▸ **Assigned task**: From the line containing "[00:00:02.46]" to the final line of the listing, restate each line word for word and add nothing.
─── Data provided ───
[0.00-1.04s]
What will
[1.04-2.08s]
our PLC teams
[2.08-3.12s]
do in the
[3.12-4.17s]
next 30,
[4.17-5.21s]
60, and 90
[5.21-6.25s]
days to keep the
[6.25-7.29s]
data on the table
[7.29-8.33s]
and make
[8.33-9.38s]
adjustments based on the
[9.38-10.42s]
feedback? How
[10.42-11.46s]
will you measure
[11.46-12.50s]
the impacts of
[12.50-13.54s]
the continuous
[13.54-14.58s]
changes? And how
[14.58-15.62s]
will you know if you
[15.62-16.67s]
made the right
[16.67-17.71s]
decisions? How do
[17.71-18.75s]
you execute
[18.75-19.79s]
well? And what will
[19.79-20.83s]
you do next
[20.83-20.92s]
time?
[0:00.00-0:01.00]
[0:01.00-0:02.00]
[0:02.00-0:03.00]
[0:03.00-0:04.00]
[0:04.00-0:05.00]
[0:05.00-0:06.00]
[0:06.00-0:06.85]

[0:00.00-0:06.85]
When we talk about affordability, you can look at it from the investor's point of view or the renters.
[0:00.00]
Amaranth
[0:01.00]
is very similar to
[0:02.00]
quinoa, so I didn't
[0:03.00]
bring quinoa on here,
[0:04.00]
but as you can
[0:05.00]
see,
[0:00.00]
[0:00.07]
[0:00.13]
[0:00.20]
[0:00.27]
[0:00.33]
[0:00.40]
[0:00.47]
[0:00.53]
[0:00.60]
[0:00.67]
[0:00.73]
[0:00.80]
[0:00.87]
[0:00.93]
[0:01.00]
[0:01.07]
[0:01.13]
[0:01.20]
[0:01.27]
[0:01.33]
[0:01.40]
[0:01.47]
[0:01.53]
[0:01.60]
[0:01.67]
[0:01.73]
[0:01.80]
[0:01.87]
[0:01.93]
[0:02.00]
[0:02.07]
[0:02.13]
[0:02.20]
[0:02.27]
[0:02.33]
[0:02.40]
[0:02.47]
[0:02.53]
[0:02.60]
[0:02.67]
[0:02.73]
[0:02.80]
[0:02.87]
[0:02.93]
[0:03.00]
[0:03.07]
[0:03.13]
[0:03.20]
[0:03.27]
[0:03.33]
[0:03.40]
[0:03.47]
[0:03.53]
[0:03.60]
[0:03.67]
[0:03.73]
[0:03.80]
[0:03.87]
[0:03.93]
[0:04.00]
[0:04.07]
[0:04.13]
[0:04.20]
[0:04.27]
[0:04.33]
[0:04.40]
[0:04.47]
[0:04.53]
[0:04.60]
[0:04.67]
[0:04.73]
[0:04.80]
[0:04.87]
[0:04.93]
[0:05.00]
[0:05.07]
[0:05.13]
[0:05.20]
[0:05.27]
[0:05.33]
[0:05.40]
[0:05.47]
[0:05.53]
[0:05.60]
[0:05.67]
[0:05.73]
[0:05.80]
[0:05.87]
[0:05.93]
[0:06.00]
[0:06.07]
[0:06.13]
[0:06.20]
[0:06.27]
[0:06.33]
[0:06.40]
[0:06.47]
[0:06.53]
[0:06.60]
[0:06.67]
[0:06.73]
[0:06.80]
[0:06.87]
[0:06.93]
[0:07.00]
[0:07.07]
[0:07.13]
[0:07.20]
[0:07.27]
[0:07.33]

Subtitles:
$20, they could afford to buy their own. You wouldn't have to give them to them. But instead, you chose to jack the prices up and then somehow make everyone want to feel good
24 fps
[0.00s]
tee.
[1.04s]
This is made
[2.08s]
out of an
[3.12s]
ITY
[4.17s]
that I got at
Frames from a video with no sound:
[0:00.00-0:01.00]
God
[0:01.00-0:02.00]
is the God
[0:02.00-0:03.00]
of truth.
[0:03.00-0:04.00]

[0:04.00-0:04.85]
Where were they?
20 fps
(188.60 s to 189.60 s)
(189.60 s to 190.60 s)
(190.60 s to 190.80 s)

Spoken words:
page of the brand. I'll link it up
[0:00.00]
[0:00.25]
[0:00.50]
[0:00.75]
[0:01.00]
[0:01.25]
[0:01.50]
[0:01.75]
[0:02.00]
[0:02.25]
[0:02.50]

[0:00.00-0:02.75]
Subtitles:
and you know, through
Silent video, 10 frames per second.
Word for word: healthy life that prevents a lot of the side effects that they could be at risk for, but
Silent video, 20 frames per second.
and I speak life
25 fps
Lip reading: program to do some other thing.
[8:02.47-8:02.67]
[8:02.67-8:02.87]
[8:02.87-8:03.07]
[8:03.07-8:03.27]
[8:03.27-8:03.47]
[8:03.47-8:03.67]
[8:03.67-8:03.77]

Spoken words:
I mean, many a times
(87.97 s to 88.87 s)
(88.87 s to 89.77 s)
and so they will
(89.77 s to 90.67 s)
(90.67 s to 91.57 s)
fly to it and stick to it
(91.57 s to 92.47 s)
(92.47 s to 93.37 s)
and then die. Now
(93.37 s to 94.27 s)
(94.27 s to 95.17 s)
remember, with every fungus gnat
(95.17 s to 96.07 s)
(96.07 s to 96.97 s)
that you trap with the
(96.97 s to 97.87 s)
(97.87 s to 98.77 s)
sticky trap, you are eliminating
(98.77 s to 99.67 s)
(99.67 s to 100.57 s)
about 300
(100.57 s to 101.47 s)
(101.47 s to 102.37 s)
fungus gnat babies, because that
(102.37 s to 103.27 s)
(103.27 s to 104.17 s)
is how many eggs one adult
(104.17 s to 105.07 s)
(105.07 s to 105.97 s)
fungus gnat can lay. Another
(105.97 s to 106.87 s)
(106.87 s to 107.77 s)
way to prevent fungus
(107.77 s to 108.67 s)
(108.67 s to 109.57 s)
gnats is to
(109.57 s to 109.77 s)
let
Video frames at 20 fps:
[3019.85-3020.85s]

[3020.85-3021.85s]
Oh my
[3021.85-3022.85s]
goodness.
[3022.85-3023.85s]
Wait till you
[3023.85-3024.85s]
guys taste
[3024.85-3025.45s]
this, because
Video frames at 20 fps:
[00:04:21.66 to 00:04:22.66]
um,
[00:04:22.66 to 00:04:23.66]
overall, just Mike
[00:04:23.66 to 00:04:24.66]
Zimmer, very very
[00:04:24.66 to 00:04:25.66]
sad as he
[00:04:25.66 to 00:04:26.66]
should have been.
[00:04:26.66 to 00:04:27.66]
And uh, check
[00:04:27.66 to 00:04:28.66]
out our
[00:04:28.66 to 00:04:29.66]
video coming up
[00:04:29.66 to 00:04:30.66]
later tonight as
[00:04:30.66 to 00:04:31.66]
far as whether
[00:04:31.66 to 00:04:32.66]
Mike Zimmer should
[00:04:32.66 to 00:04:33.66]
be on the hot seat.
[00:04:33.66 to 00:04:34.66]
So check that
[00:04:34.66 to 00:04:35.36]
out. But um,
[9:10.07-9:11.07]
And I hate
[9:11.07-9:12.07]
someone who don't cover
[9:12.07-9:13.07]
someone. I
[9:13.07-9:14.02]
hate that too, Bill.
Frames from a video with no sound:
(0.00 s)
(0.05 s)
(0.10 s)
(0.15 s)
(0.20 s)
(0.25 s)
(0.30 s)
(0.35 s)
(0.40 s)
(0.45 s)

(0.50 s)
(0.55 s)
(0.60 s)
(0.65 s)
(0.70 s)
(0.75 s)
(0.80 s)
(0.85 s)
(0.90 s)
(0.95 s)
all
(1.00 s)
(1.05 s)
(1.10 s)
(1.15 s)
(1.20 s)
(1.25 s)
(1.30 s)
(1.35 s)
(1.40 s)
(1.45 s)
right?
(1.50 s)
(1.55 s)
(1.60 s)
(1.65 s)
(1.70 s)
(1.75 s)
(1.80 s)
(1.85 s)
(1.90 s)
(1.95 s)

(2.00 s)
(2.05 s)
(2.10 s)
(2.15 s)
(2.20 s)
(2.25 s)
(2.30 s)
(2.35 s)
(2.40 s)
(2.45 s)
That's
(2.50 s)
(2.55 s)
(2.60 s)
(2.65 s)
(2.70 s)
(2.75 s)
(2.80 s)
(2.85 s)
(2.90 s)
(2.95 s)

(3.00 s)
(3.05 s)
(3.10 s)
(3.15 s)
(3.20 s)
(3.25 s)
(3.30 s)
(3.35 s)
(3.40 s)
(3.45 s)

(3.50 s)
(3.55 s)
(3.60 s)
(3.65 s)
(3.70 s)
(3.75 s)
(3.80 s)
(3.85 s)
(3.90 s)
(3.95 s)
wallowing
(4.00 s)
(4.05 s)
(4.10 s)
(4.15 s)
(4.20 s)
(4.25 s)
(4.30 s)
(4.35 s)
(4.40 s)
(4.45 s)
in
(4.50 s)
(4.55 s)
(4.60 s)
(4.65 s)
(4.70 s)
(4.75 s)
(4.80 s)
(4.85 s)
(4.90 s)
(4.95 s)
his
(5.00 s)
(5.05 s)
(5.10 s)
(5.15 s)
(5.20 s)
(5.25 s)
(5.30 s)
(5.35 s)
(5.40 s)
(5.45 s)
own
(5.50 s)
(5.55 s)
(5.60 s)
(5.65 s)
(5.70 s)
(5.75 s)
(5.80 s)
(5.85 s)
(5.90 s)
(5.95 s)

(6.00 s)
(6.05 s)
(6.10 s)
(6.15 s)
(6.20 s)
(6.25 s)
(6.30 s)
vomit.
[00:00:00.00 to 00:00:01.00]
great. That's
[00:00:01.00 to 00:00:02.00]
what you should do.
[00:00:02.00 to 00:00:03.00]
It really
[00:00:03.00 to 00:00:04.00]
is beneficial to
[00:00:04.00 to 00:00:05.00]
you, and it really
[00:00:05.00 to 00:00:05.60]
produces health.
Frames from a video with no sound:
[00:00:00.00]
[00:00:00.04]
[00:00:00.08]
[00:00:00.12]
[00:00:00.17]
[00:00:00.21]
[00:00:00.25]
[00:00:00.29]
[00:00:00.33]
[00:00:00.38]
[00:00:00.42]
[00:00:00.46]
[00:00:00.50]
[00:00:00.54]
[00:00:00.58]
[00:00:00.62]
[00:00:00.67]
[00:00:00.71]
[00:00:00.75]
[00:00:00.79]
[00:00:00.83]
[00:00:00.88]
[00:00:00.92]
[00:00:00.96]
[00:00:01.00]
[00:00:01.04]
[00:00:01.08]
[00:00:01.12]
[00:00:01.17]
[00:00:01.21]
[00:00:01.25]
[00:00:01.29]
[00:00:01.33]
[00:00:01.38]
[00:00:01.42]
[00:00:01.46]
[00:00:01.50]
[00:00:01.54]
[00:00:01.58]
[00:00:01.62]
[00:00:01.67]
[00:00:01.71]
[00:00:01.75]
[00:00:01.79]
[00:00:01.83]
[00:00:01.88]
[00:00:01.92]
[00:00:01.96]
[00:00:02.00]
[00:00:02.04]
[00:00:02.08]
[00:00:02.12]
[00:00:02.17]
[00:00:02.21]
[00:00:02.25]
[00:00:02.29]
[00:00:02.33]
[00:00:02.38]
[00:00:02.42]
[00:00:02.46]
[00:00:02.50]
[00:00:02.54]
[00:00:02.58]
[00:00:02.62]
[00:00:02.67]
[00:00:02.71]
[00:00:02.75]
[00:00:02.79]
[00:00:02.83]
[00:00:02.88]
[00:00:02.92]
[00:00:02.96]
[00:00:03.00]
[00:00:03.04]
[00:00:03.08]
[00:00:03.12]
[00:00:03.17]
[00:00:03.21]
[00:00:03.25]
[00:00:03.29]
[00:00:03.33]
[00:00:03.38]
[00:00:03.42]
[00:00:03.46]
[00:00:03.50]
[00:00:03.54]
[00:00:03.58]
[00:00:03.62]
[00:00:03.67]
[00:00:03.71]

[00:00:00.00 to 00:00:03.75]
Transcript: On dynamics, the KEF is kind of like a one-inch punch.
───
▸ **Result of the exercise**:
[00:00:02.46]
[00:00:02.50]
[00:00:02.54]
[00:00:02.58]
[00:00:02.62]
[00:00:02.67]
[00:00:02.71]
[00:00:02.75]
[00:00:02.79]
[00:00:02.83]
[00:00:02.88]
[00:00:02.92]
[00:00:02.96]
[00:00:03.00]
[00:00:03.04]
[00:00:03.08]
[00:00:03.12]
[00:00:03.17]
[00:00:03.21]
[00:00:03.25]
[00:00:03.29]
[00:00:03.33]
[00:00:03.38]
[00:00:03.42]
[00:00:03.46]
[00:00:03.50]
[00:00:03.54]
[00:00:03.58]
[00:00:03.62]
[00:00:03.67]
[00:00:03.71]

[00:00:00.00 to 00:00:03.75]
Transcript: On dynamics, the KEF is kind of like a one-inch punch.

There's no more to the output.